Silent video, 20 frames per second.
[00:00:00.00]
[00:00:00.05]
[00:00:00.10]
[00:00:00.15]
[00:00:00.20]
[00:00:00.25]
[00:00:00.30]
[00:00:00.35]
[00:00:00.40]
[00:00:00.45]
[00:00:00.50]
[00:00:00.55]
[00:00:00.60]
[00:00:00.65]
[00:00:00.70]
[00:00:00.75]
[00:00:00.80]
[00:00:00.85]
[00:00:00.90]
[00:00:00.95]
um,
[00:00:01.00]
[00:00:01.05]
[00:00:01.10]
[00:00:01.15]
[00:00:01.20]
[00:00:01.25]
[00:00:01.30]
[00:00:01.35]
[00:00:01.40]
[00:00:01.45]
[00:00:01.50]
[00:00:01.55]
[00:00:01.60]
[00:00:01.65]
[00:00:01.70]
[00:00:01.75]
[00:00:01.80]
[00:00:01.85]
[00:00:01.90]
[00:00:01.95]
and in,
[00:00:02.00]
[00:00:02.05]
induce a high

*****

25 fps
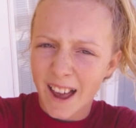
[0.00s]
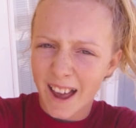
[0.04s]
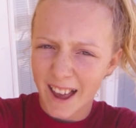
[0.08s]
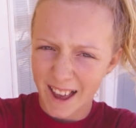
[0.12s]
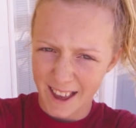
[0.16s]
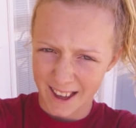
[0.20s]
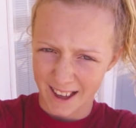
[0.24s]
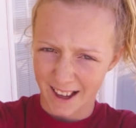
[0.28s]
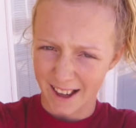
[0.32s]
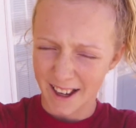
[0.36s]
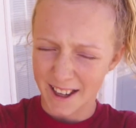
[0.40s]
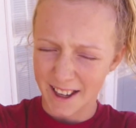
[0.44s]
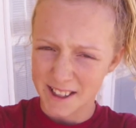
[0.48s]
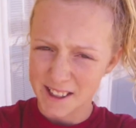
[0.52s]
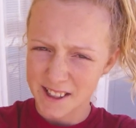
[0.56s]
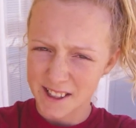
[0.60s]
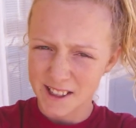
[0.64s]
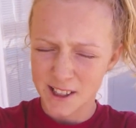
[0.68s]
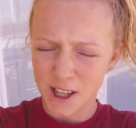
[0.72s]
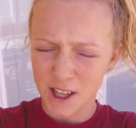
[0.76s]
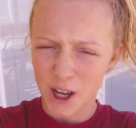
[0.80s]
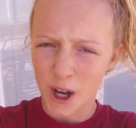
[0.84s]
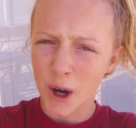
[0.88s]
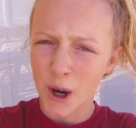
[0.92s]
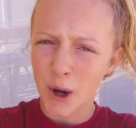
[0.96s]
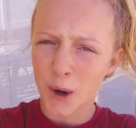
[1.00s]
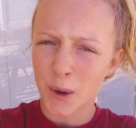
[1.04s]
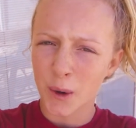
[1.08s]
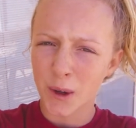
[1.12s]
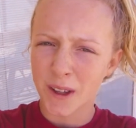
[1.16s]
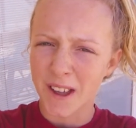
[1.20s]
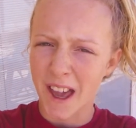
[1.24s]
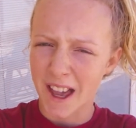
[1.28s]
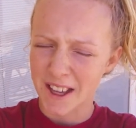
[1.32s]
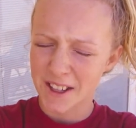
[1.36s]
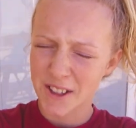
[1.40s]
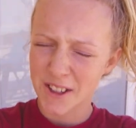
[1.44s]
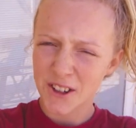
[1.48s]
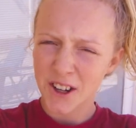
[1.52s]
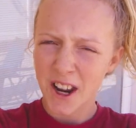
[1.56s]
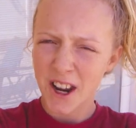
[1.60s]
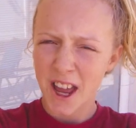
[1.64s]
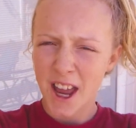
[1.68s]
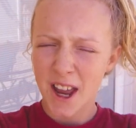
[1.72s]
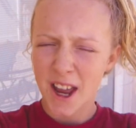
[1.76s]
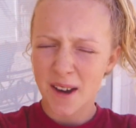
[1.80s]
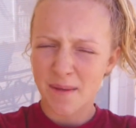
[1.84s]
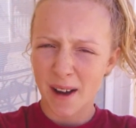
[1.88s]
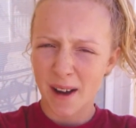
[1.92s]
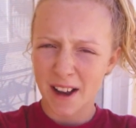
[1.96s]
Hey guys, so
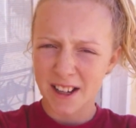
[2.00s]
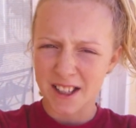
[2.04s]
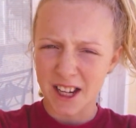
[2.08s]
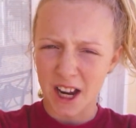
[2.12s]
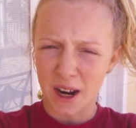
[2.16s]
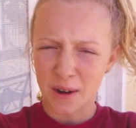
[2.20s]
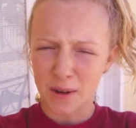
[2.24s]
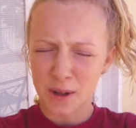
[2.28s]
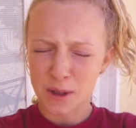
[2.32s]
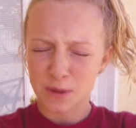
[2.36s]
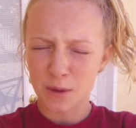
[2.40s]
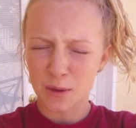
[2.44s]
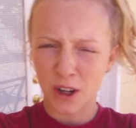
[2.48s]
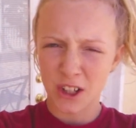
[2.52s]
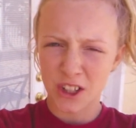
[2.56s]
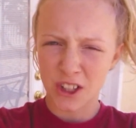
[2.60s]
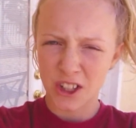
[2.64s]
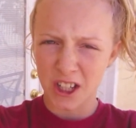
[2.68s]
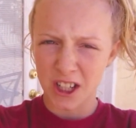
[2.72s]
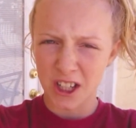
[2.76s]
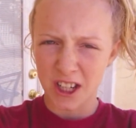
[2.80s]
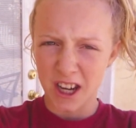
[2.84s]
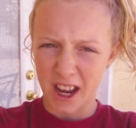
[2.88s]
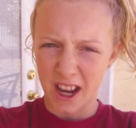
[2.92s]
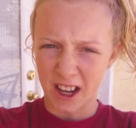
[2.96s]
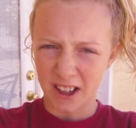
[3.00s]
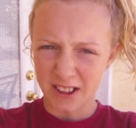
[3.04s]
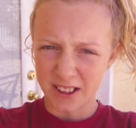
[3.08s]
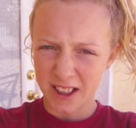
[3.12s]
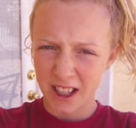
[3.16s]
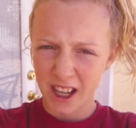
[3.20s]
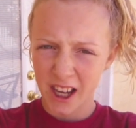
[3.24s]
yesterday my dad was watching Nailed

*****

## Assignment
Everything from the line with "Silent video, 20 frames per second." through the line with "[00:00:01.80]" in the listing above must be retyped exactly, with nothing added.

## Task output
Silent video, 20 frames per second.
[00:00:00.00]
[00:00:00.05]
[00:00:00.10]
[00:00:00.15]
[00:00:00.20]
[00:00:00.25]
[00:00:00.30]
[00:00:00.35]
[00:00:00.40]
[00:00:00.45]
[00:00:00.50]
[00:00:00.55]
[00:00:00.60]
[00:00:00.65]
[00:00:00.70]
[00:00:00.75]
[00:00:00.80]
[00:00:00.85]
[00:00:00.90]
[00:00:00.95]
um,
[00:00:01.00]
[00:00:01.05]
[00:00:01.10]
[00:00:01.15]
[00:00:01.20]
[00:00:01.25]
[00:00:01.30]
[00:00:01.35]
[00:00:01.40]
[00:00:01.45]
[00:00:01.50]
[00:00:01.55]
[00:00:01.60]
[00:00:01.65]
[00:00:01.70]
[00:00:01.75]
[00:00:01.80]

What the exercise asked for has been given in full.